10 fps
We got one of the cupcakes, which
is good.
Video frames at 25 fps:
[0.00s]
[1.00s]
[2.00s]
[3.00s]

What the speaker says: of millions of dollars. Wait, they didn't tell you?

____________

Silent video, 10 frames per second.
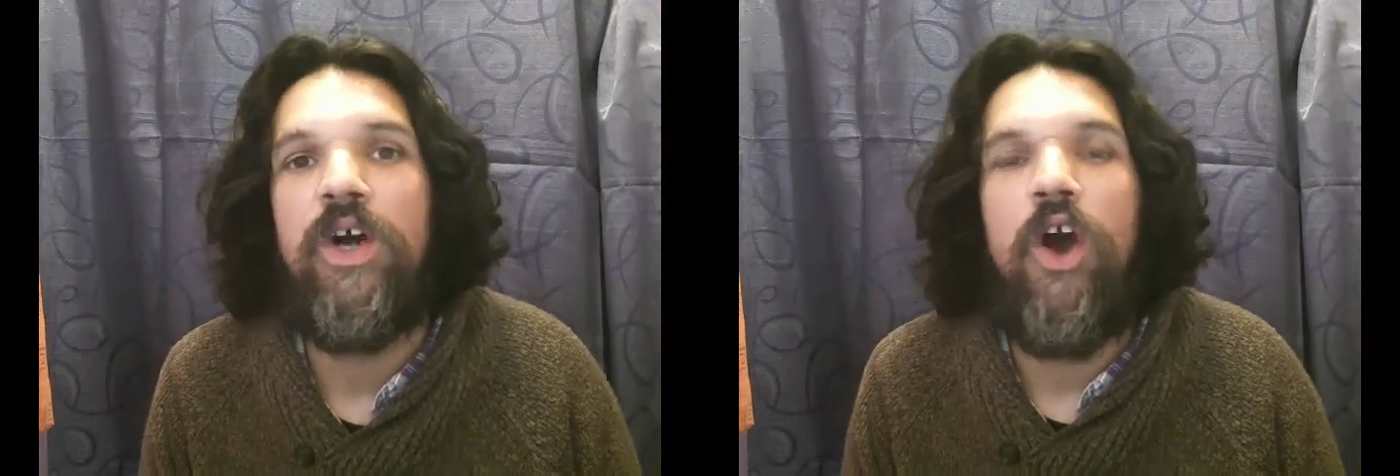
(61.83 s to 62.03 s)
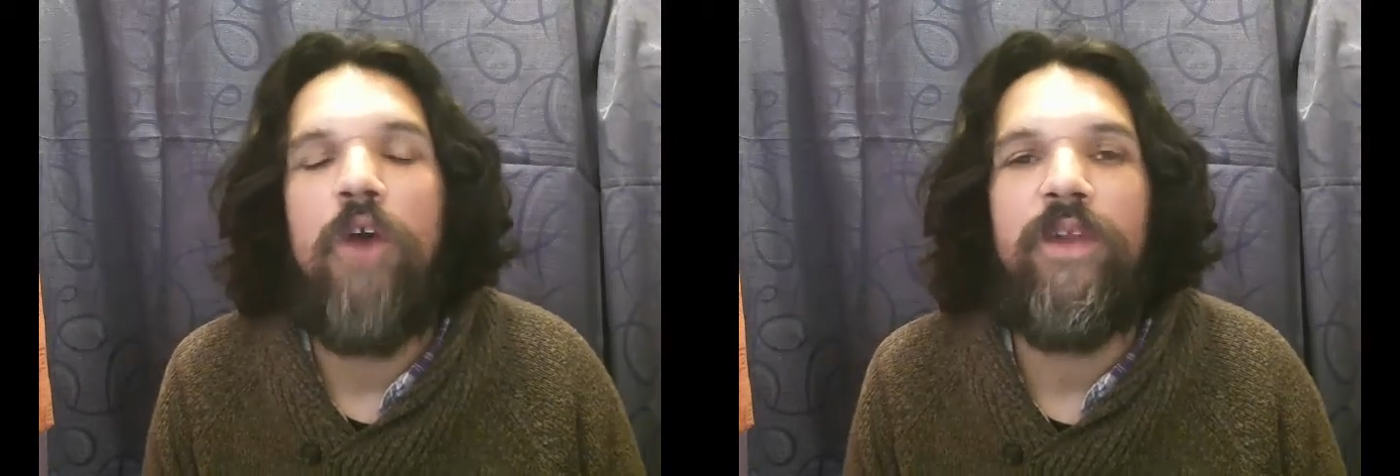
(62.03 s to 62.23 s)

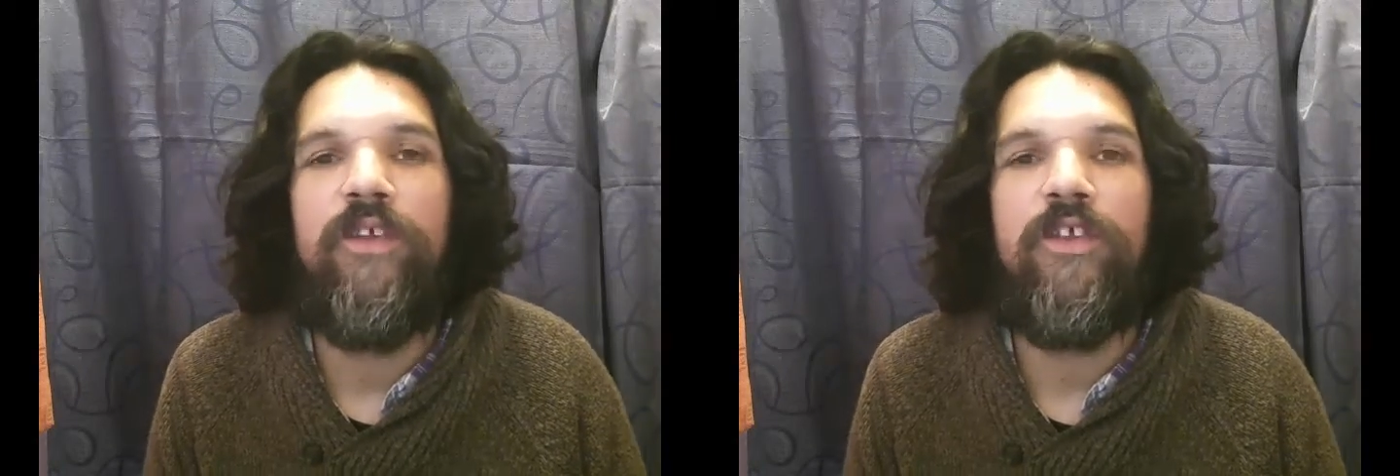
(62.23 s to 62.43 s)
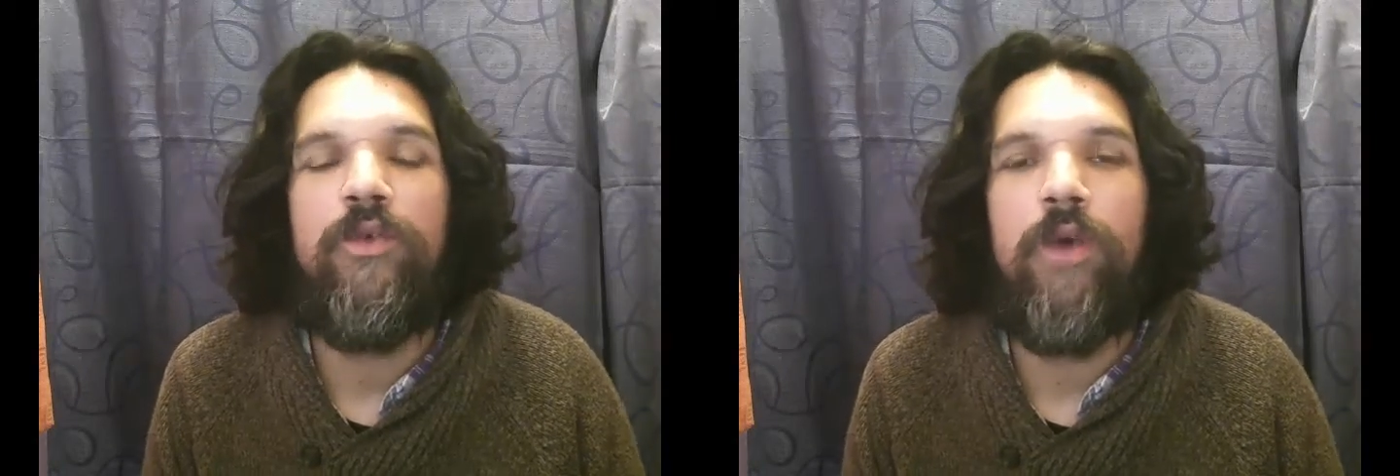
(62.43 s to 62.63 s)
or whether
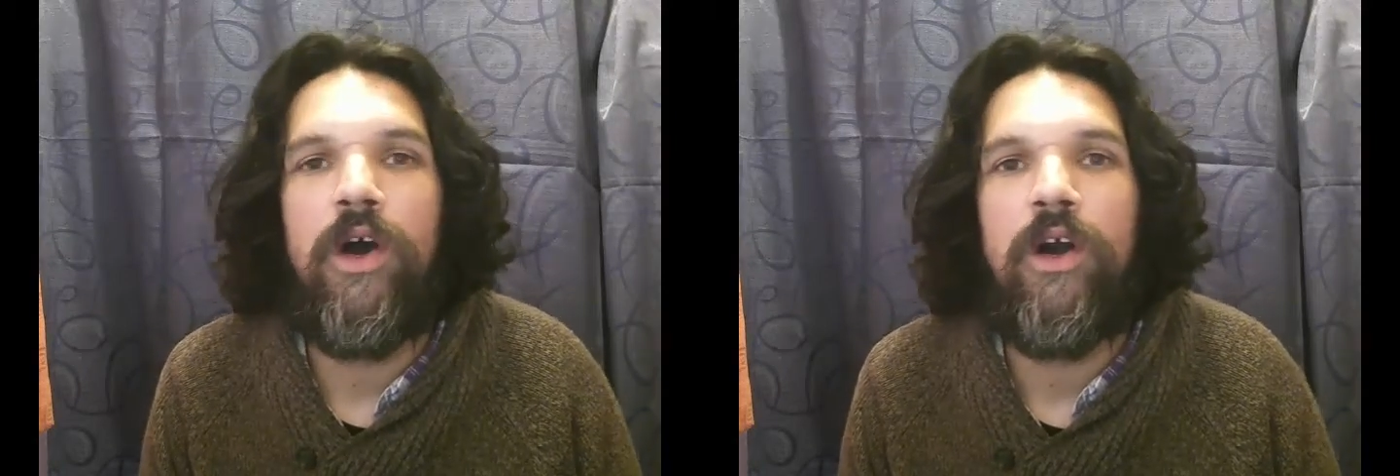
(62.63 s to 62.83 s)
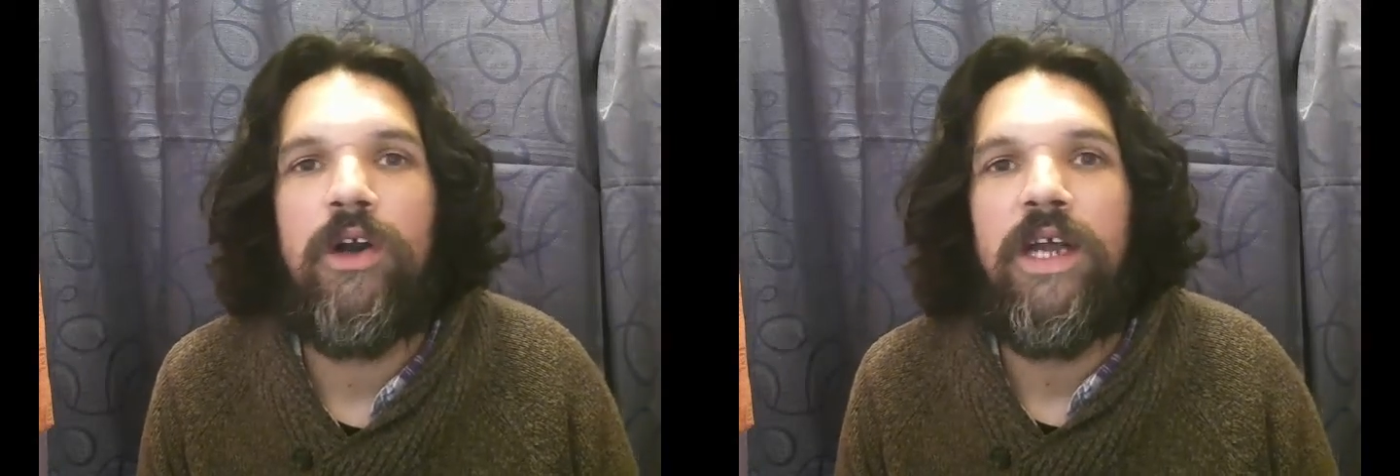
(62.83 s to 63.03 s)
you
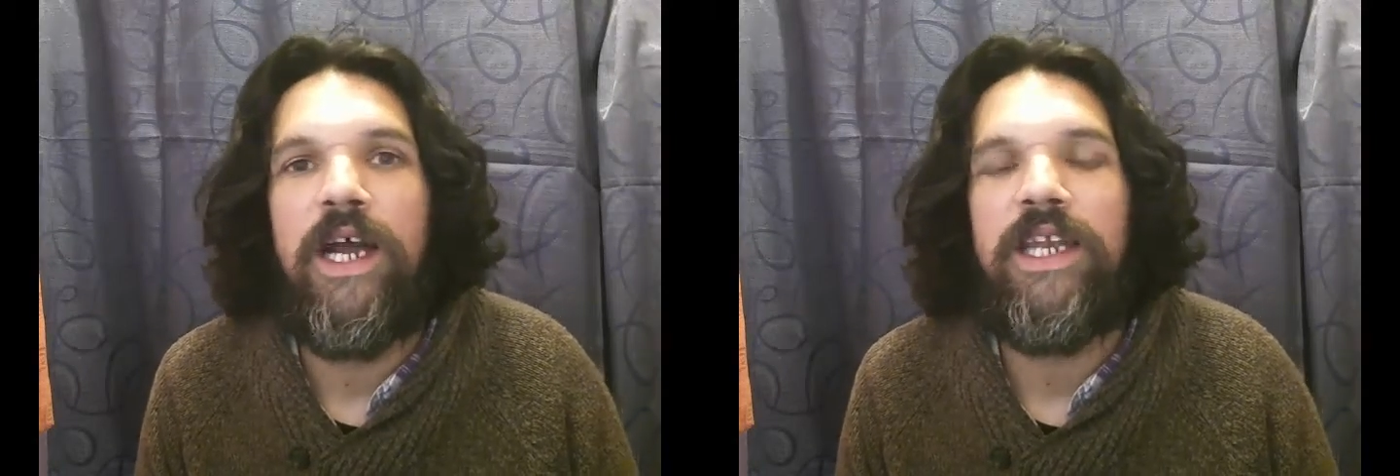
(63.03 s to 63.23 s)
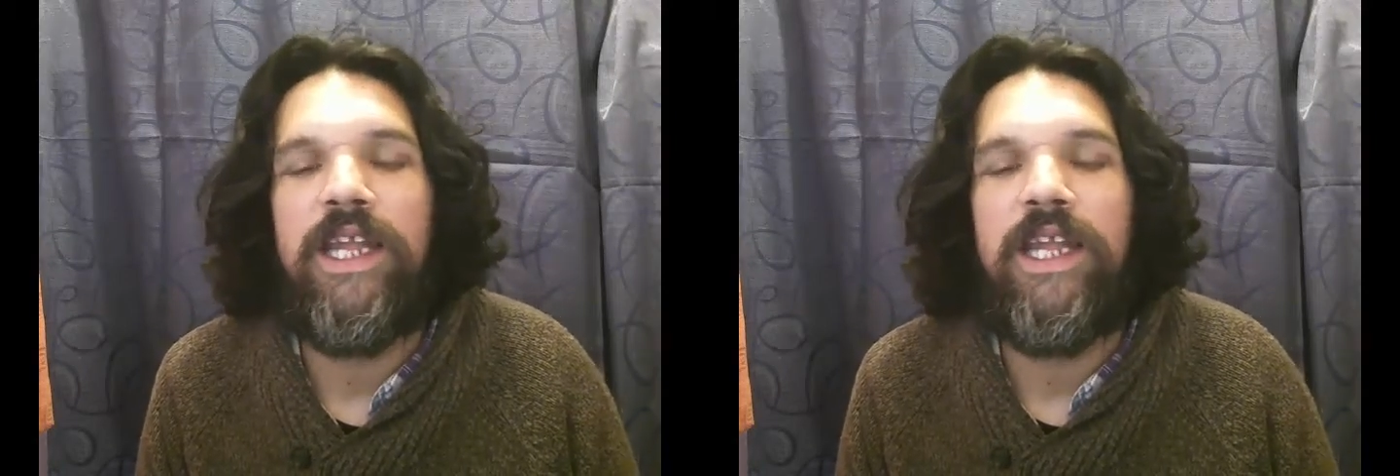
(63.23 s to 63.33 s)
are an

____________

- [Task goal]: Looking at each line of the material above, tally those that hold the string "frames" and give only the total.

- [Solution for this task]: 2